I have 2 lists:
public List<string> my_link = new List<string>();
public List<string> english_word = new List<string>();
I am scraping some links from a page and save them onto "my_link";for this I am using these codes like:
HtmlWeb web = new HtmlWeb();
HtmlAgilityPack.HtmlDocument doc = web.Load("http://search.freefind.com/find.html?id=59478474&pid=r&ics=1&query=" + x);
HtmlNodeCollection nodes=doc.DocumentNode.SelectNodes("//font[@class='search-results']//a");
try
{
foreach (HtmlNode n in nodes)
{
link = n.InnerHtml;
link = link.Trim();
my_link.Add(link);
}
}
catch (NullReferenceException )
{
MessageBox.Show("NO link found ");
}
Then i am scraping some content going on that links which I scrapped and I stored that content of each link on a english_word.Add(q);
It can scrape content from all links except the last one.my code is like that
foreach (string ss in my_link)
{
HtmlWeb web2 = new HtmlWeb();
HtmlAgilityPack.HtmlDocument doc2 = web2.Load(ss);
HtmlNodeCollection nodes2 = doc2.DocumentNode.SelectNodes("//table[@id='table1']//tr[position()>1]//td[position()=2]");
try
{
foreach (HtmlNode nn in nodes2)
{
q = nn.InnerText;
q = System.Net.WebUtility.HtmlDecode(q);
q = q.Trim();
english_word.Add(q);
}
}
catch (NullReferenceException ex)
{
MessageBox.Show("No english word is found ");
}
}
For last link only it shows "No english word is found "
What am I doing wrong?
First, catching a NullReferenceException
here is not a very good idea.
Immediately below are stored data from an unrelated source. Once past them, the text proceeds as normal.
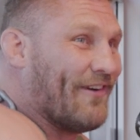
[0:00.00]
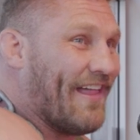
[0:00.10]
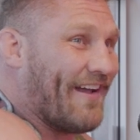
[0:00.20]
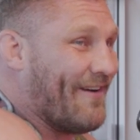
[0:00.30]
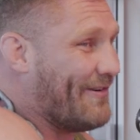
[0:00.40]
We're
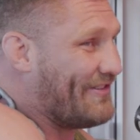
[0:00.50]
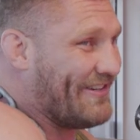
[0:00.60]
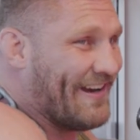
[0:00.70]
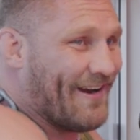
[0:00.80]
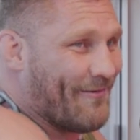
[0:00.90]
like, "Oh
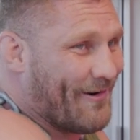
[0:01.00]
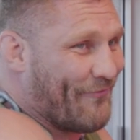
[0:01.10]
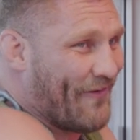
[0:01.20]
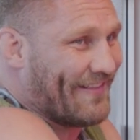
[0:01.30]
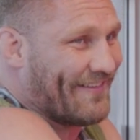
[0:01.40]
shit, I don't want
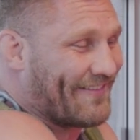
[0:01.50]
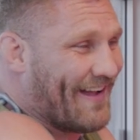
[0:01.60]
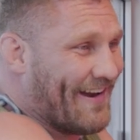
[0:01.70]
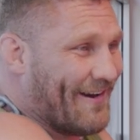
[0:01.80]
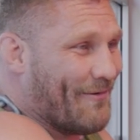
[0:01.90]
to fight this
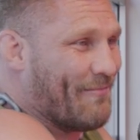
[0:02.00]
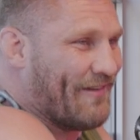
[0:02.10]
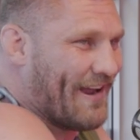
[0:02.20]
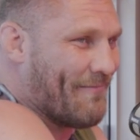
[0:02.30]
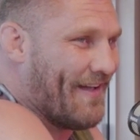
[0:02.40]
guy. I don't want
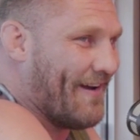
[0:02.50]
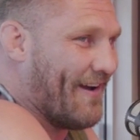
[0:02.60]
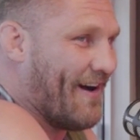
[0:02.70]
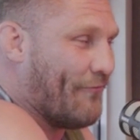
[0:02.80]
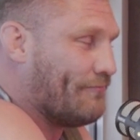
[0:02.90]
to take my head
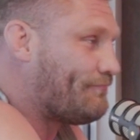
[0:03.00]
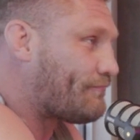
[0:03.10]
off."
It's better to check for null
where you're expecting nulls.
Second, most probably you get this exception because of HtmlNode.SelectNodes
method returns null
(not an empty collection of nodes, as you've been expected) if no nodes found. See HTML Agility Pack Null Reference, C#/ Html Agility pack error “Value cannot be null. Parameter name: Source.”, and a discussion on CodePlex.
So, instead of a try .. catch
block you could use something like:
if (nodes2 != null)
{
foreach (HtmlNode nn in nodes2)
{
q = nn.InnerText;
q = System.Net.WebUtility.HtmlDecode(q);
q = q.Trim();
english_word.Add(q);
}
}
else
{
MessageBox.Show("No english word is found ");
}